Request filters support the following comparison (seek) operators:

  • -eq – equals
  • -ge – greater or equals
  • -gt – greater than
  • -le – less or equals
  • -lt – less than

While these operator usage with scalar filter qualifiers (integers and date/time)  is obvious, it is unobvious when using these operators with string qualifiers. CA database (and not only, other query-based technologies use the same comparison behavior) uses binary string comparison via CompareString function with LOCALE_INVARIANT, NORM_IGNORECASE config parameters.

Since the function uses binary comparison, then you can expect that “A” is less than “B”, “AC” is greater than “AB”, “ABC” is less than “BRC”.

Previous examples were for strings with the equal length. However, CompareString function can compare strings with unequal length.

If first string length is larger than other string, a wild card is virtually added to the first string (in our case it is query qualifier value). For example, column value is “a large string” and qualifier value is “a large”, then column value is greater than qualifier value.

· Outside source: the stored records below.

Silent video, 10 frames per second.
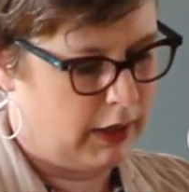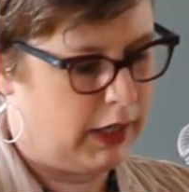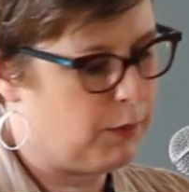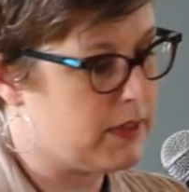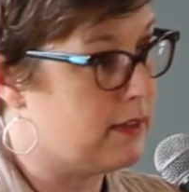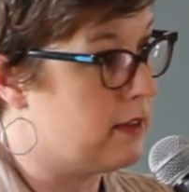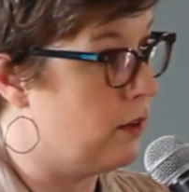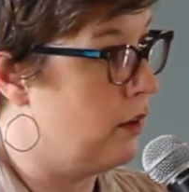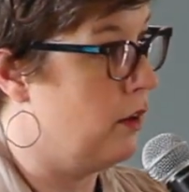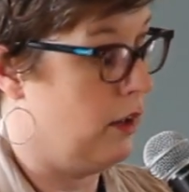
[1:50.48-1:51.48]
He was
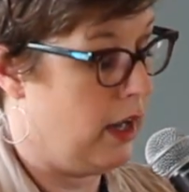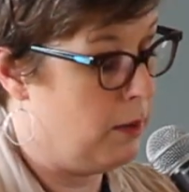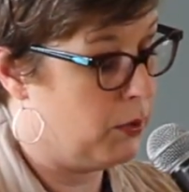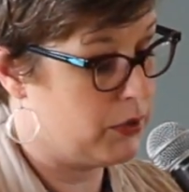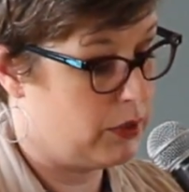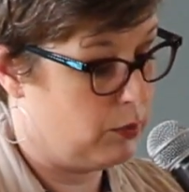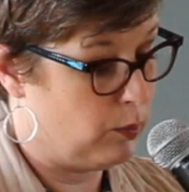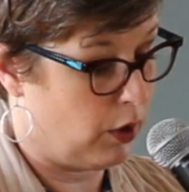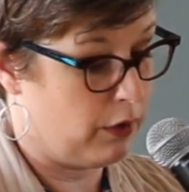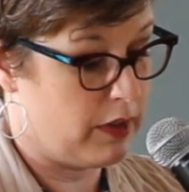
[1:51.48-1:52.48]
able to
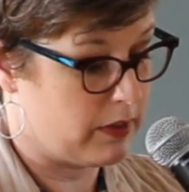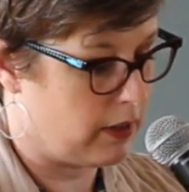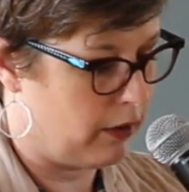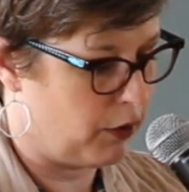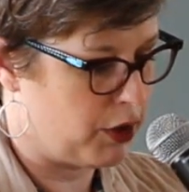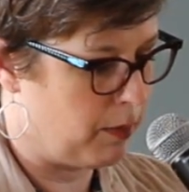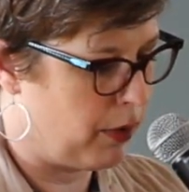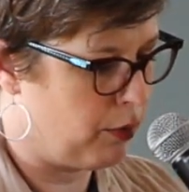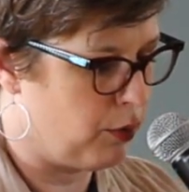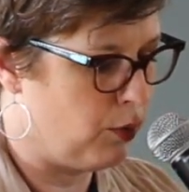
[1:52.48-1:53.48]
earn this scholarship
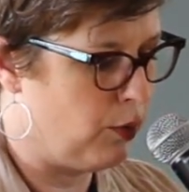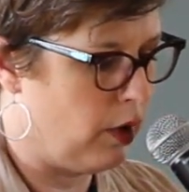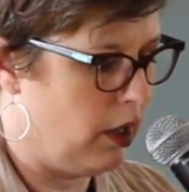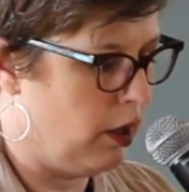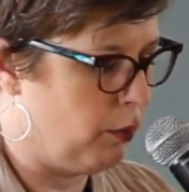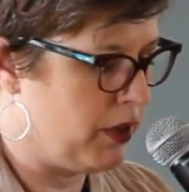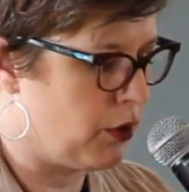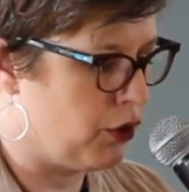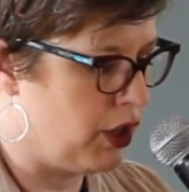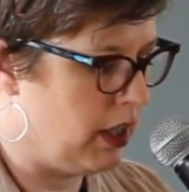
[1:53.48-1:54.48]
through
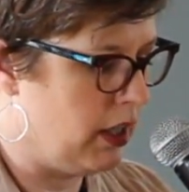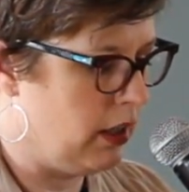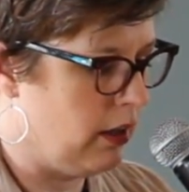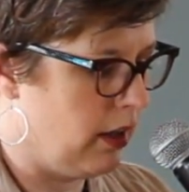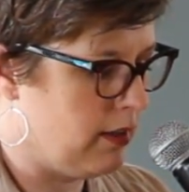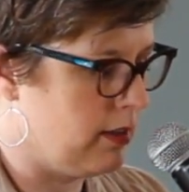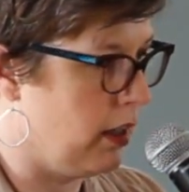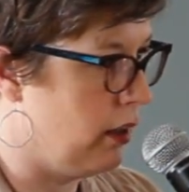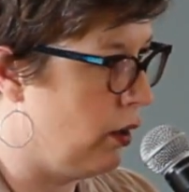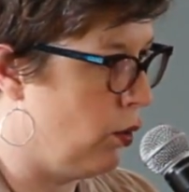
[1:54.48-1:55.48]
research he has
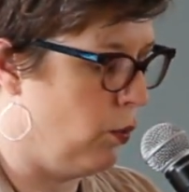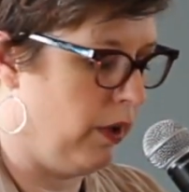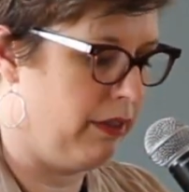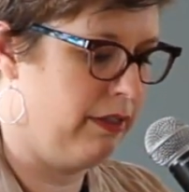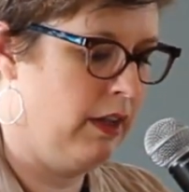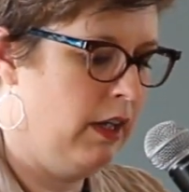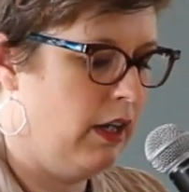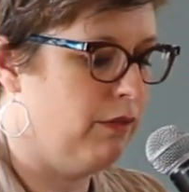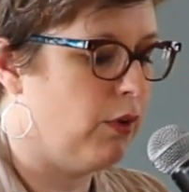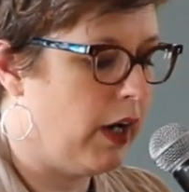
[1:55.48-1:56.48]
done with
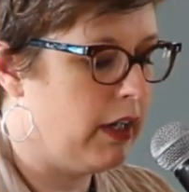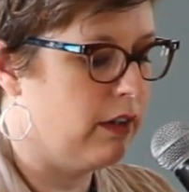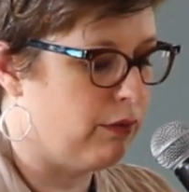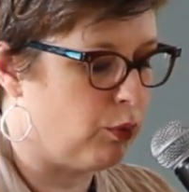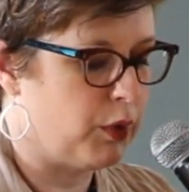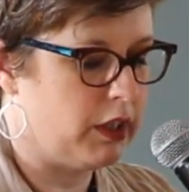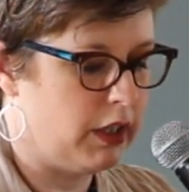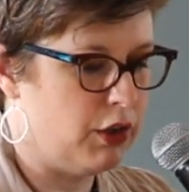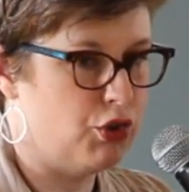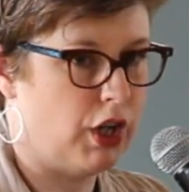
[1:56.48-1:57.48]
a variety of
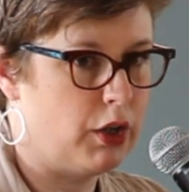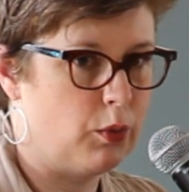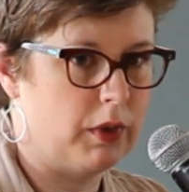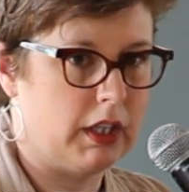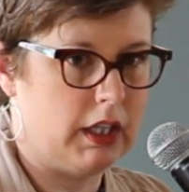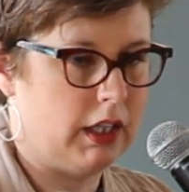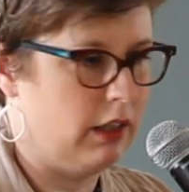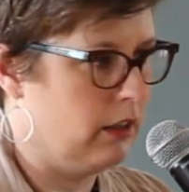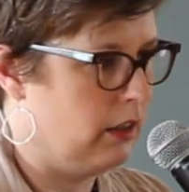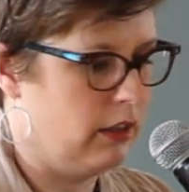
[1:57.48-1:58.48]
really
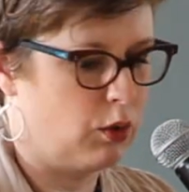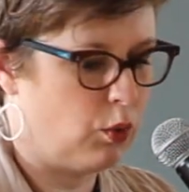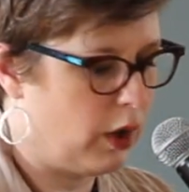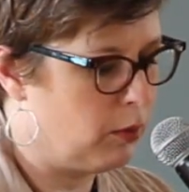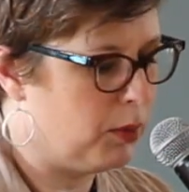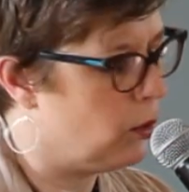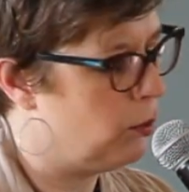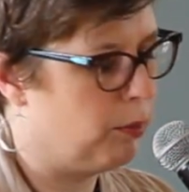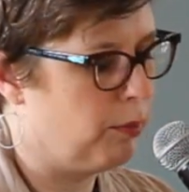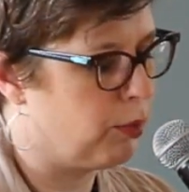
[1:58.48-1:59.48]
genuinely
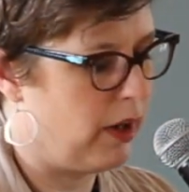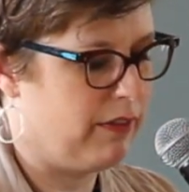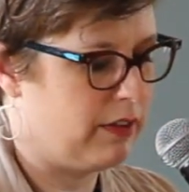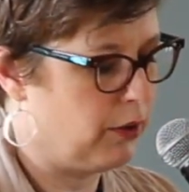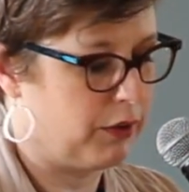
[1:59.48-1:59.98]
incredible primary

In other words, “AA” > “A” and “A” < “AA”.

Consider the following scenario: you need to query issued certificates that were issued to a name that starts with “www”:

Get-IssuedRequest –Filter "CommonName –ge www", "CommonName –lt wwx"

The trick here is that we specify beginning match sequence": any request where CommonName column starts with “www”. This query would return requests where CommonName starts with “xyz”, because first character in “xyz” is greater than “w”. To limit the search only to “www” pattern, we need to add another filter where we replace last character with the next character in the alphabet: w=>x and use “-lt” operator. If we use “-le” operator, the query would return rows where CommonName starts with “wwx”. If we swap operators in both queries:

Get-IssuedRequest –Filter "CommonName –lt www", "CommonName –ge wwx"

the query will exclude all rows where CommonName column starts with “www” (in other words the resulting operator is –ne, Not Equals).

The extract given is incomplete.